One of the core goals of the European transport policy is redirecting flows of goods from the roads to the railway network. Opening the railway cargo transport has allowed new carriers to enter the railway network, however it has been shown that these mechanisms do not suffice for optimum use of the railway infrastructure. In order to optimize its use and ensure its reliability additional measures for strengthening cooperation between infrastructure administrators in the allocation of international train paths for freight trains.
The Regulation (EU) no. 913/2010 of the European Parliament and of the Council of 22 September 2010 concerning a European rail network for competitive freight calls for ensuring good coordination between member states and the infrastructure administrators, thereby establishing favourable conditions for the development of competition between service providers in the railway freight transport. For this purpose nine basic European rail freight corridors were established, two of which cross Slovenian territory:
- The Baltic-Adriatic freight corridor (RFC 5) on the relation Swinoujšcie-Gdynia-Katovice-Ostrava/Žilina-Bratislava/Vienna/Klagenfurt-Udine-Venice/Trieste/Bologna/Ravena and Graz-Maribor-Ljubljana-Koper/Trieste was established on 10 November 2015;
- The Mediterranean freight corridor (RFC 6) on the relation Almeria-Valencia/Madrid-Zaragoza/Barcelona-Marseille-Lyon-Torino-Milano-Verona-Padova/Venice-Trieste/Koper-Ljubljana-Budapest-Zahony (Hungary-Ukraine border) was established on 10 November 2013 Three years after it was established, on 10 November 2016, the corridor was extended to include Ljubljana/Rijeka-Zagreb-Budapest.

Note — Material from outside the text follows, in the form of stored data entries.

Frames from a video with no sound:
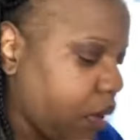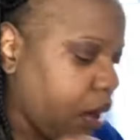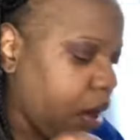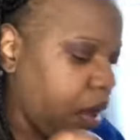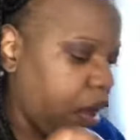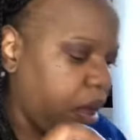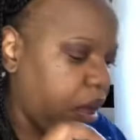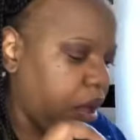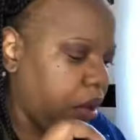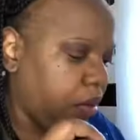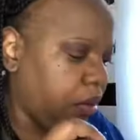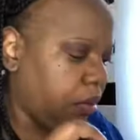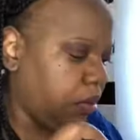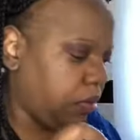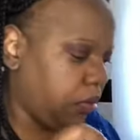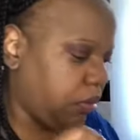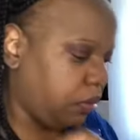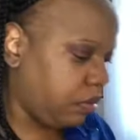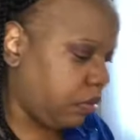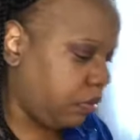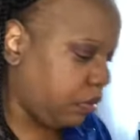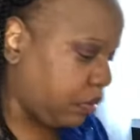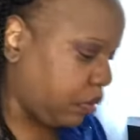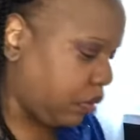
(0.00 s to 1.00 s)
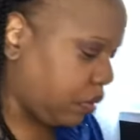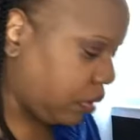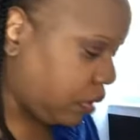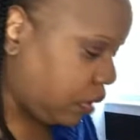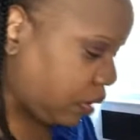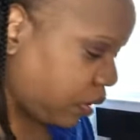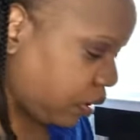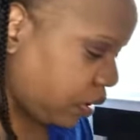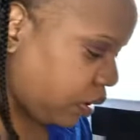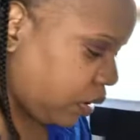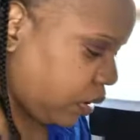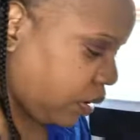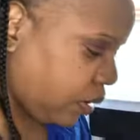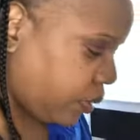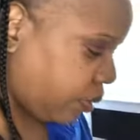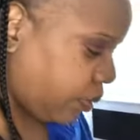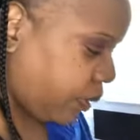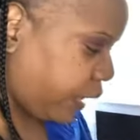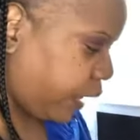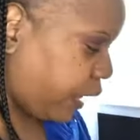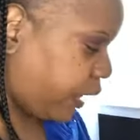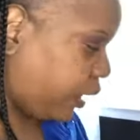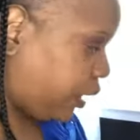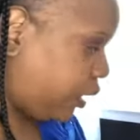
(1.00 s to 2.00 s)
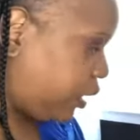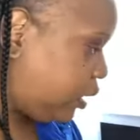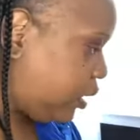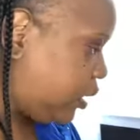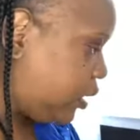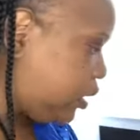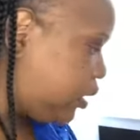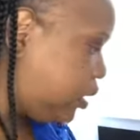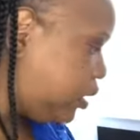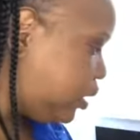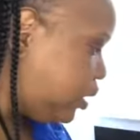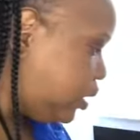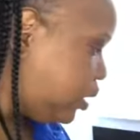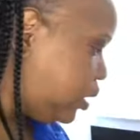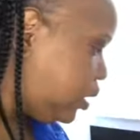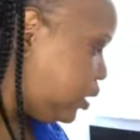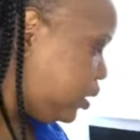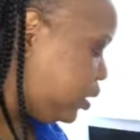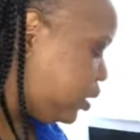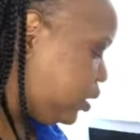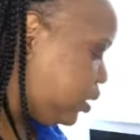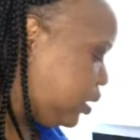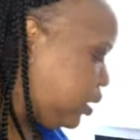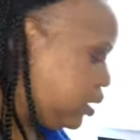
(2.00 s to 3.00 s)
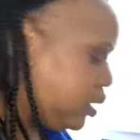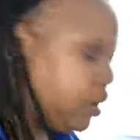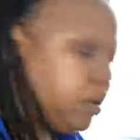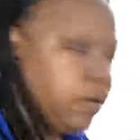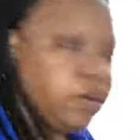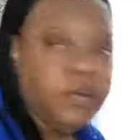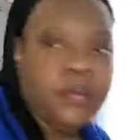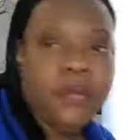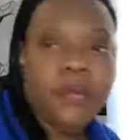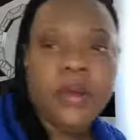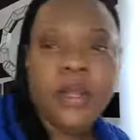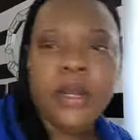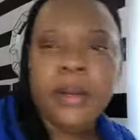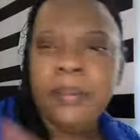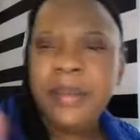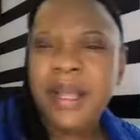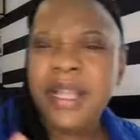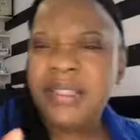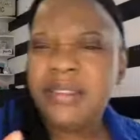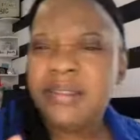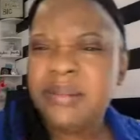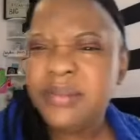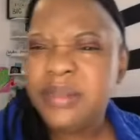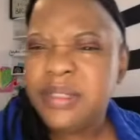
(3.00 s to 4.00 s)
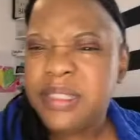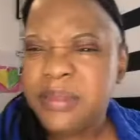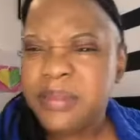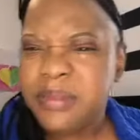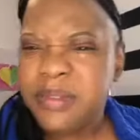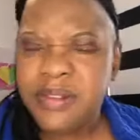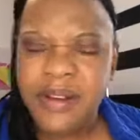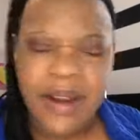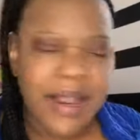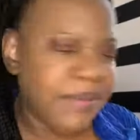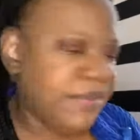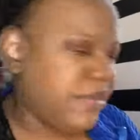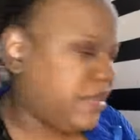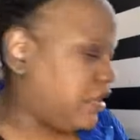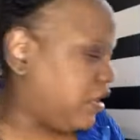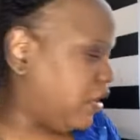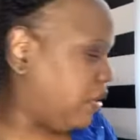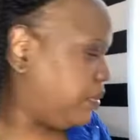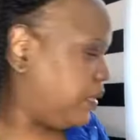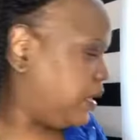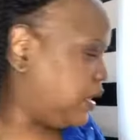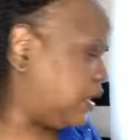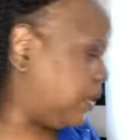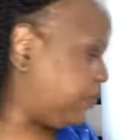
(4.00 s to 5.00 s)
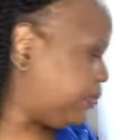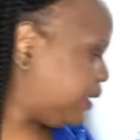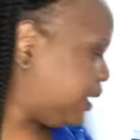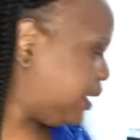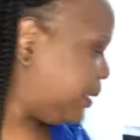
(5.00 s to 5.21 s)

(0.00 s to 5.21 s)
Oh, wait. One of my subscribers told me something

In 2020 three additional European freight corridors will be established, of which two will run across Slovenian territory:
- The Alpine-Western Balkans freight corridor (RFC 10) on the relation Salzburg-Villach-Ljubljana/Wels/Linz-Graz-Maribor-Zagreb-Vinkovci/Vukovar-Tovarnik-Belgrade-Sofia-Svilengrad (Bulgaria-Turkey border);
- Amber freightcorridor (RFC 11) on the relation Koper-Ljubljana-Zalaszentiván-Sopron/Csorna (Hungary-Serbia border)-Kelebia-Budapest/Komárom-Leopoldov/Rajka-Bratislava-Žilina-Katowice/Krakov-Warsaw/Łuków-Terespol (Poland-Belarus border).
Regulatory bodies play an important role in providing free competition on freight corridors. Regulatory bodies especially ensure equal access to freight corridors for all applicants, and they are a complaints authority in cases of discriminatory actions on the part of individual infrastructure administrators (Corridor-One-stop-shop) who have the authority for allocating infrastructure capabilities on individual corridors.
For this purpose the regulatory bodies of member states along which the Baltic-Adriatic freight corridor and the Mediterranean freight corridor run have signed Agreements on cooperation along these two corridors.